GOAL OF THE EXERCISE:
Every entry below should be returned exactly as it appears, with pictures left out.
##### RECORDS SUPPLIED #####
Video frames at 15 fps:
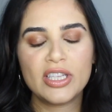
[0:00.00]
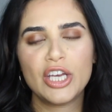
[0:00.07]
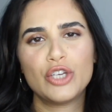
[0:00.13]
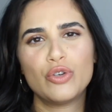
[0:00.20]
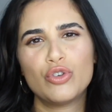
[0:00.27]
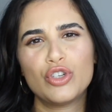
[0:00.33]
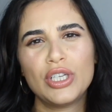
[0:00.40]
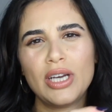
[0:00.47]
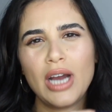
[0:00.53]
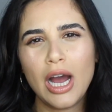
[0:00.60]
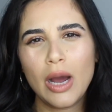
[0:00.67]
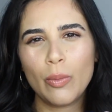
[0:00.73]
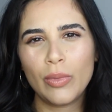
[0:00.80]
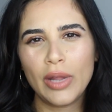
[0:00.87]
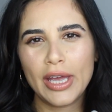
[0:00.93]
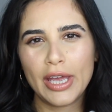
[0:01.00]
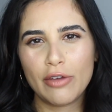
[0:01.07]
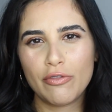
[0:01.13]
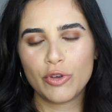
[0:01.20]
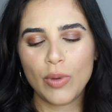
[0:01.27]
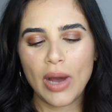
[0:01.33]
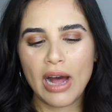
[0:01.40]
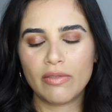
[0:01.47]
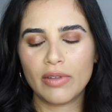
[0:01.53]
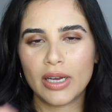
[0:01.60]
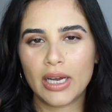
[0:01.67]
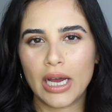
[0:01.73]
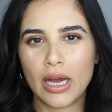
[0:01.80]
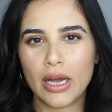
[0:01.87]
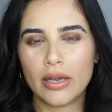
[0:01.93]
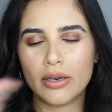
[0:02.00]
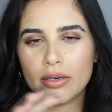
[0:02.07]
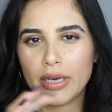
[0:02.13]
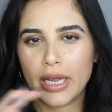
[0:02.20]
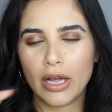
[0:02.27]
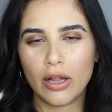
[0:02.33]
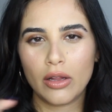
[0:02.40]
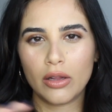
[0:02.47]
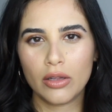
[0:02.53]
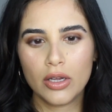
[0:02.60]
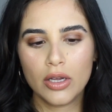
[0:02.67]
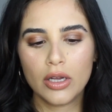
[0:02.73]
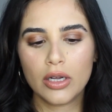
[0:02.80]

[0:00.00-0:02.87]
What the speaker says: They usually come, like you have like a nail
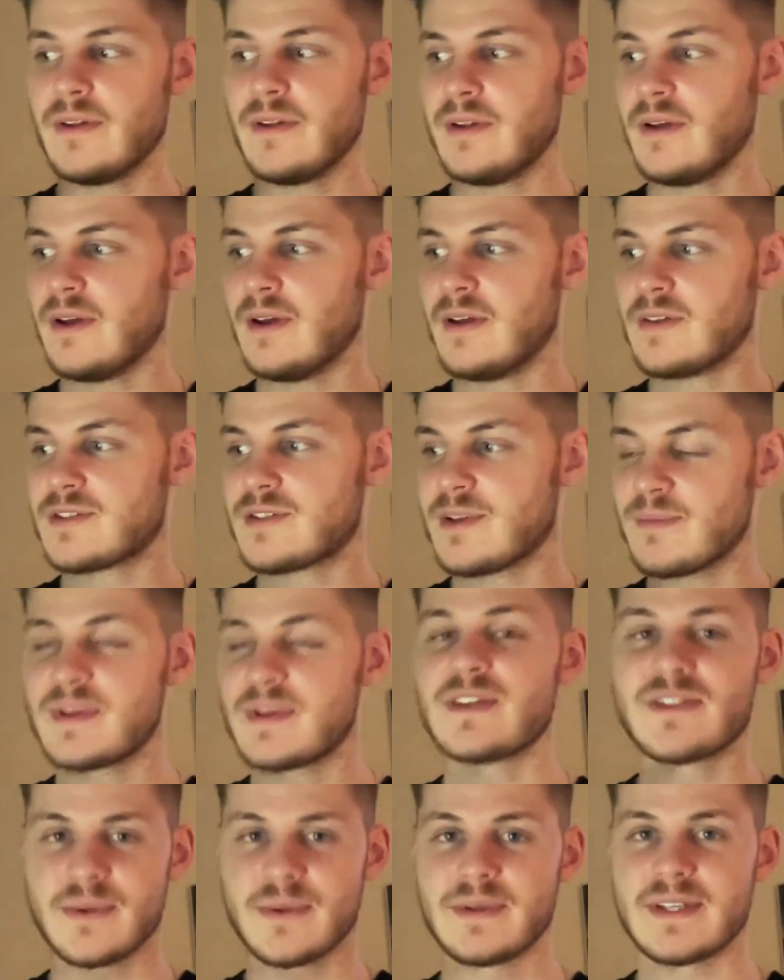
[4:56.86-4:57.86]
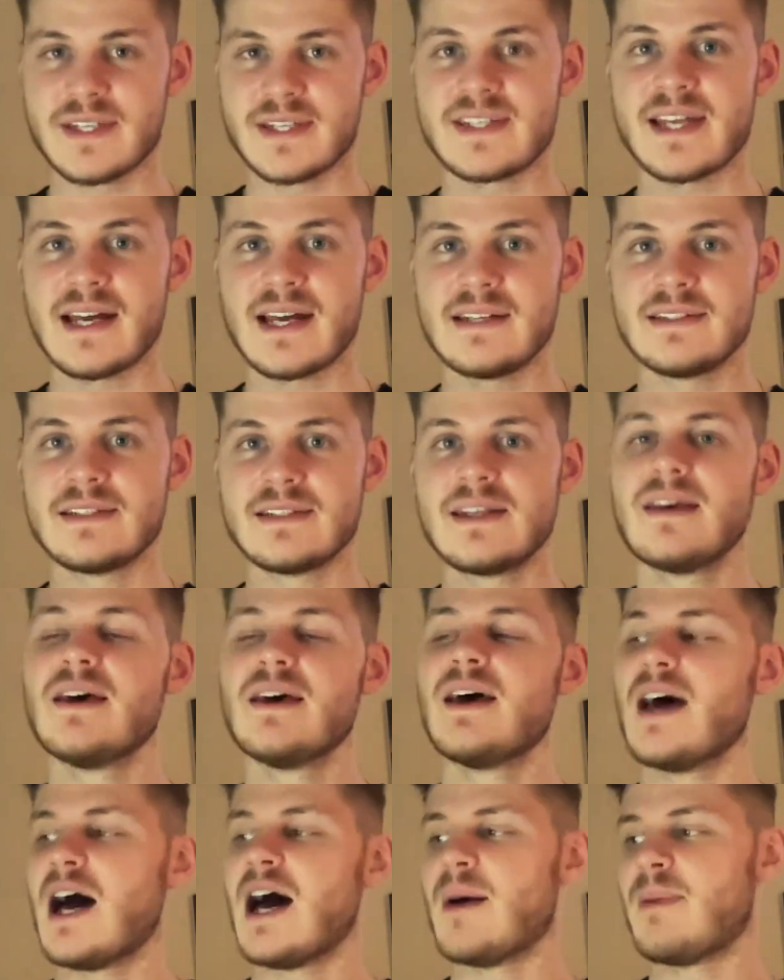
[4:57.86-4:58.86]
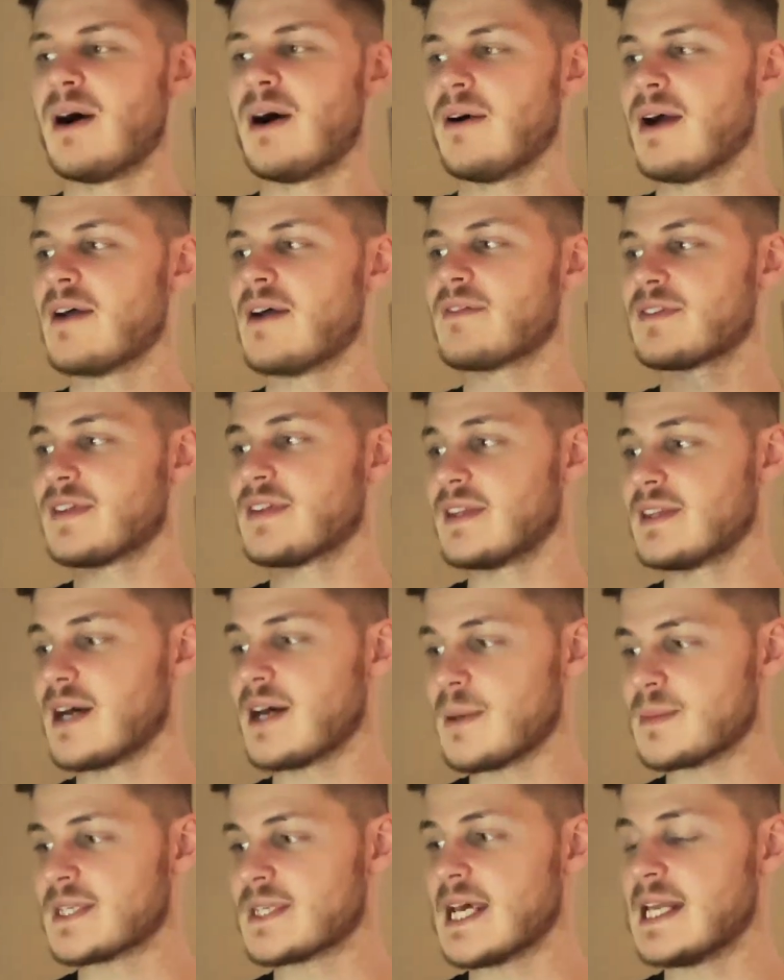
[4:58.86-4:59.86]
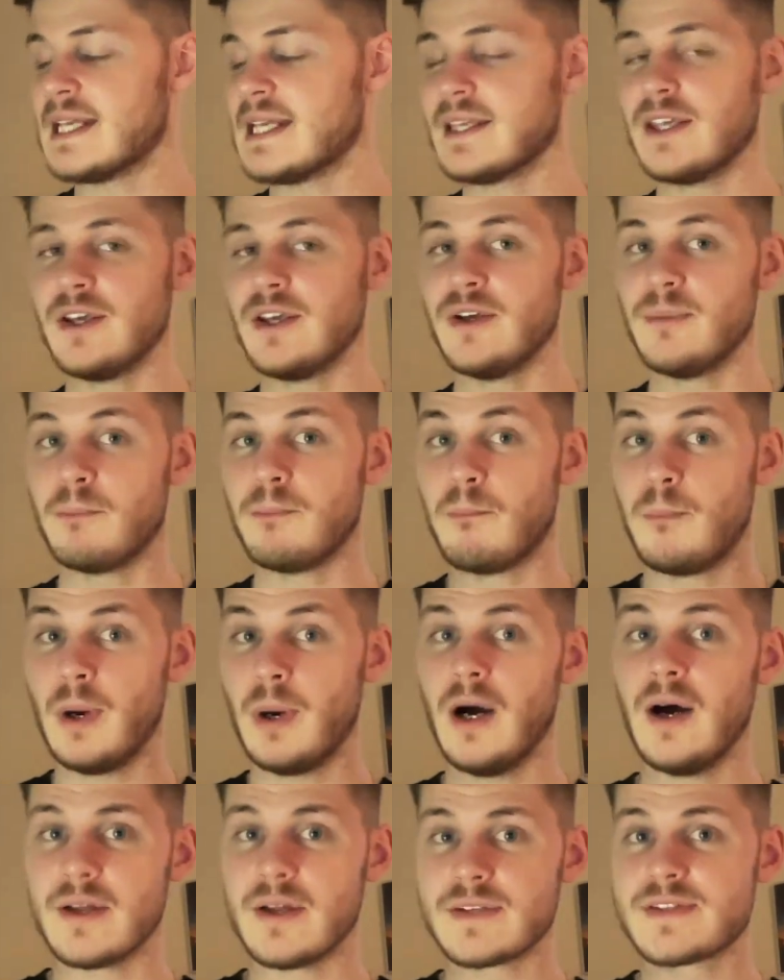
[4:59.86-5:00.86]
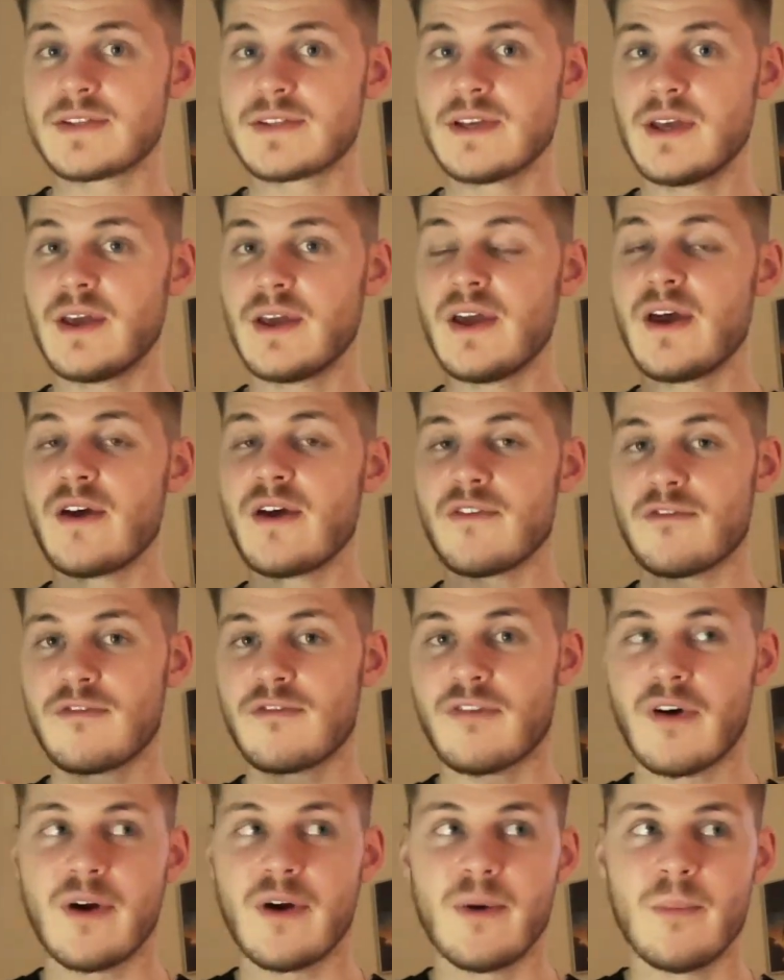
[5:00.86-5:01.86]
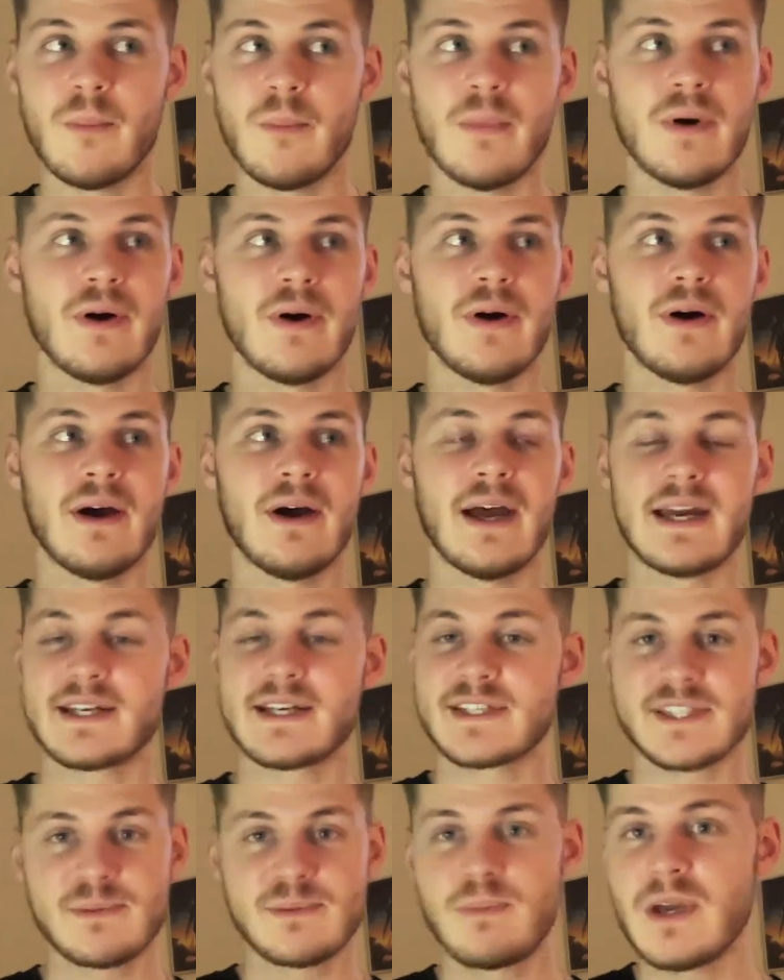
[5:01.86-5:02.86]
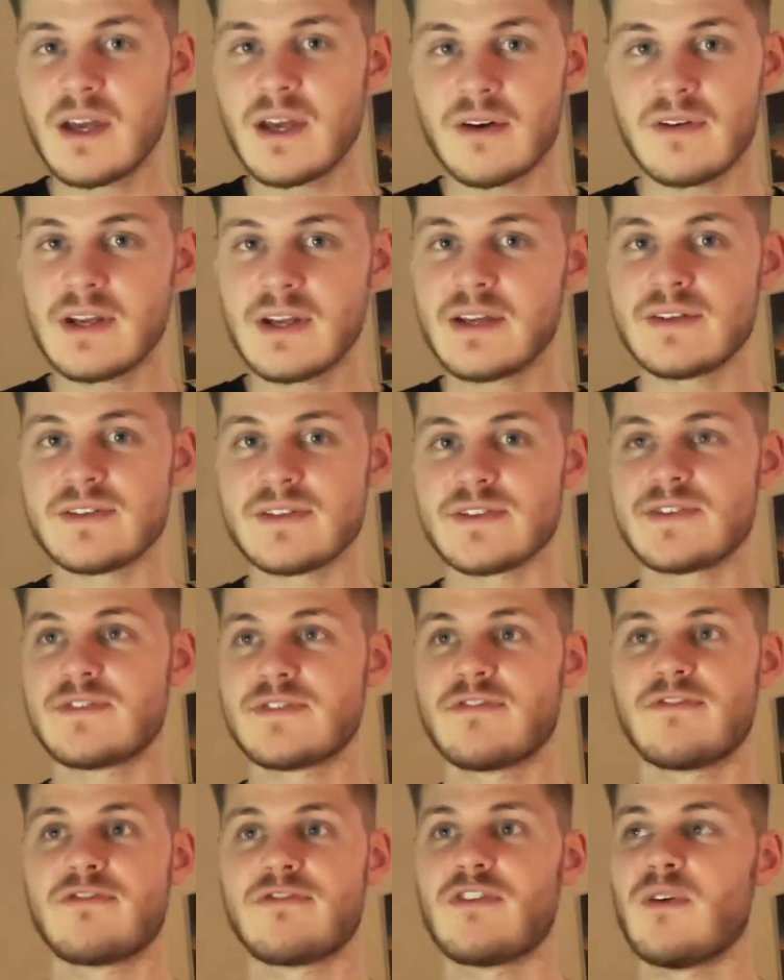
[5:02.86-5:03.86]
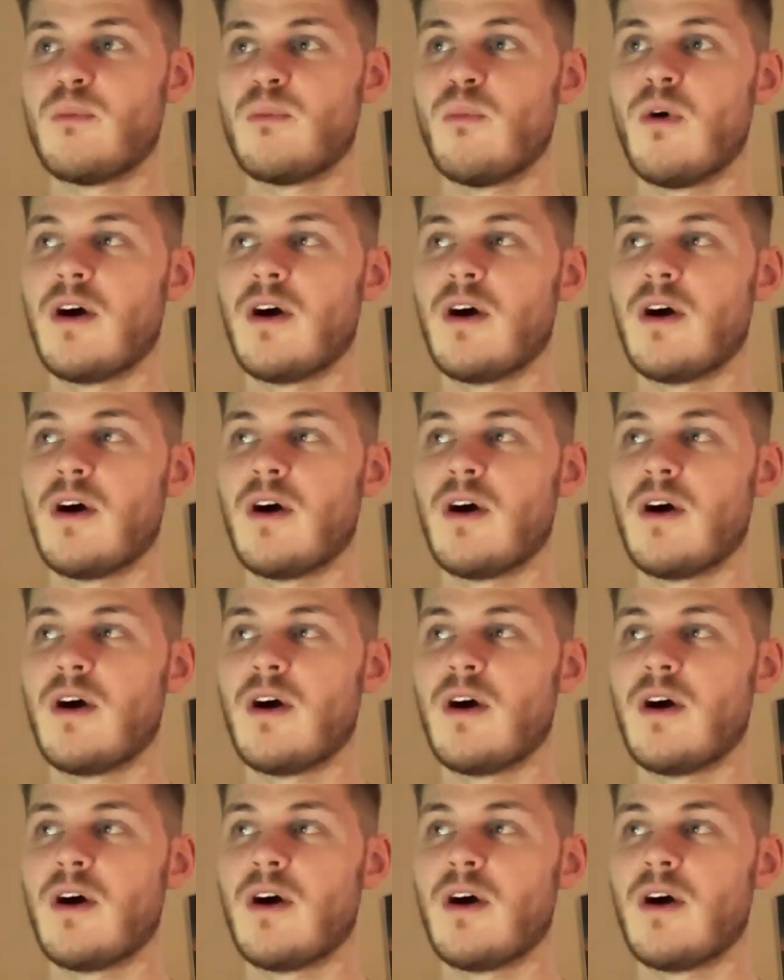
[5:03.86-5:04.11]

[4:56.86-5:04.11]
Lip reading: something to understand about everything that I'm telling you. But from experience, from what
#####
SOLUTION TO THE PROBLEM:
Video frames at 15 fps:
[0:00.00]
[0:00.07]
[0:00.13]
[0:00.20]
[0:00.27]
[0:00.33]
[0:00.40]
[0:00.47]
[0:00.53]
[0:00.60]
[0:00.67]
[0:00.73]
[0:00.80]
[0:00.87]
[0:00.93]
[0:01.00]
[0:01.07]
[0:01.13]
[0:01.20]
[0:01.27]
[0:01.33]
[0:01.40]
[0:01.47]
[0:01.53]
[0:01.60]
[0:01.67]
[0:01.73]
[0:01.80]
[0:01.87]
[0:01.93]
[0:02.00]
[0:02.07]
[0:02.13]
[0:02.20]
[0:02.27]
[0:02.33]
[0:02.40]
[0:02.47]
[0:02.53]
[0:02.60]
[0:02.67]
[0:02.73]
[0:02.80]

[0:00.00-0:02.87]
What the speaker says: They usually come, like you have like a nail
[4:56.86-4:57.86]
[4:57.86-4:58.86]
[4:58.86-4:59.86]
[4:59.86-5:00.86]
[5:00.86-5:01.86]
[5:01.86-5:02.86]
[5:02.86-5:03.86]
[5:03.86-5:04.11]

[4:56.86-5:04.11]
Lip reading: something to understand about everything that I'm telling you. But from experience, from what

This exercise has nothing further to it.